:: The input
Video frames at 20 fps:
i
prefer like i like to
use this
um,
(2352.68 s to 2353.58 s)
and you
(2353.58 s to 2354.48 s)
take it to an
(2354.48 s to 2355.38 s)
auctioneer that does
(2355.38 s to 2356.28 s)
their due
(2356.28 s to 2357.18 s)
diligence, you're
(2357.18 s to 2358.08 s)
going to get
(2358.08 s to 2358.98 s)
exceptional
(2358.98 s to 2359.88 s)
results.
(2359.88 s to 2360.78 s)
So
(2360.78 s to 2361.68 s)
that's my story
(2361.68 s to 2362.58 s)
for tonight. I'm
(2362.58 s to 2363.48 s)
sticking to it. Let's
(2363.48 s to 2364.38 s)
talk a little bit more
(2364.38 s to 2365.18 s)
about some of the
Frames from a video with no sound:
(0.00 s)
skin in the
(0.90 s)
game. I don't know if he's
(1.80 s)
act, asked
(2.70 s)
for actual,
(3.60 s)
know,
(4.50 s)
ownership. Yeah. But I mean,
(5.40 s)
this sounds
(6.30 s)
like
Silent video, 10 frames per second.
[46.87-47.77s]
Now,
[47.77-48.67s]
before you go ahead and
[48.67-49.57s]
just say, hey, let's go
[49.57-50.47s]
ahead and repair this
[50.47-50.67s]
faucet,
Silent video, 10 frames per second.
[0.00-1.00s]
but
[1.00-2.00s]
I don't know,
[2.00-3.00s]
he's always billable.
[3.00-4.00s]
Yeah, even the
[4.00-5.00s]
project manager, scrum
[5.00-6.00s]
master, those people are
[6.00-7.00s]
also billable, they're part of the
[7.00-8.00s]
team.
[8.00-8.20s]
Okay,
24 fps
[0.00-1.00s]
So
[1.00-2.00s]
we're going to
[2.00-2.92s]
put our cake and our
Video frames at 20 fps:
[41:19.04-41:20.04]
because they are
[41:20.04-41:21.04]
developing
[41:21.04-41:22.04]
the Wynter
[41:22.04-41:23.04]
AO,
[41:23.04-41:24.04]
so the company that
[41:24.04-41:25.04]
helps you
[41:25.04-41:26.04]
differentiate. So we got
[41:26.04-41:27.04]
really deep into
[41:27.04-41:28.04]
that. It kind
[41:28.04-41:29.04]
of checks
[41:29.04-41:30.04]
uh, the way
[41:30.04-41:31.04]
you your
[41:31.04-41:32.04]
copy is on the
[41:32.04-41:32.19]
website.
::::
**What is needed**
Output every entry exactly as given.

**Completed exercise**
Video frames at 20 fps:
i
prefer like i like to
use this
um,
(2352.68 s to 2353.58 s)
and you
(2353.58 s to 2354.48 s)
take it to an
(2354.48 s to 2355.38 s)
auctioneer that does
(2355.38 s to 2356.28 s)
their due
(2356.28 s to 2357.18 s)
diligence, you're
(2357.18 s to 2358.08 s)
going to get
(2358.08 s to 2358.98 s)
exceptional
(2358.98 s to 2359.88 s)
results.
(2359.88 s to 2360.78 s)
So
(2360.78 s to 2361.68 s)
that's my story
(2361.68 s to 2362.58 s)
for tonight. I'm
(2362.58 s to 2363.48 s)
sticking to it. Let's
(2363.48 s to 2364.38 s)
talk a little bit more
(2364.38 s to 2365.18 s)
about some of the
Frames from a video with no sound:
(0.00 s)
skin in the
(0.90 s)
game. I don't know if he's
(1.80 s)
act, asked
(2.70 s)
for actual,
(3.60 s)
know,
(4.50 s)
ownership. Yeah. But I mean,
(5.40 s)
this sounds
(6.30 s)
like
Silent video, 10 frames per second.
[46.87-47.77s]
Now,
[47.77-48.67s]
before you go ahead and
[48.67-49.57s]
just say, hey, let's go
[49.57-50.47s]
ahead and repair this
[50.47-50.67s]
faucet,
Silent video, 10 frames per second.
[0.00-1.00s]
but
[1.00-2.00s]
I don't know,
[2.00-3.00s]
he's always billable.
[3.00-4.00s]
Yeah, even the
[4.00-5.00s]
project manager, scrum
[5.00-6.00s]
master, those people are
[6.00-7.00s]
also billable, they're part of the
[7.00-8.00s]
team.
[8.00-8.20s]
Okay,
24 fps
[0.00-1.00s]
So
[1.00-2.00s]
we're going to
[2.00-2.92s]
put our cake and our
Video frames at 20 fps:
[41:19.04-41:20.04]
because they are
[41:20.04-41:21.04]
developing
[41:21.04-41:22.04]
the Wynter
[41:22.04-41:23.04]
AO,
[41:23.04-41:24.04]
so the company that
[41:24.04-41:25.04]
helps you
[41:25.04-41:26.04]
differentiate. So we got
[41:26.04-41:27.04]
really deep into
[41:27.04-41:28.04]
that. It kind
[41:28.04-41:29.04]
of checks
[41:29.04-41:30.04]
uh, the way
[41:30.04-41:31.04]
you your
[41:31.04-41:32.04]
copy is on the
[41:32.04-41:32.19]
website.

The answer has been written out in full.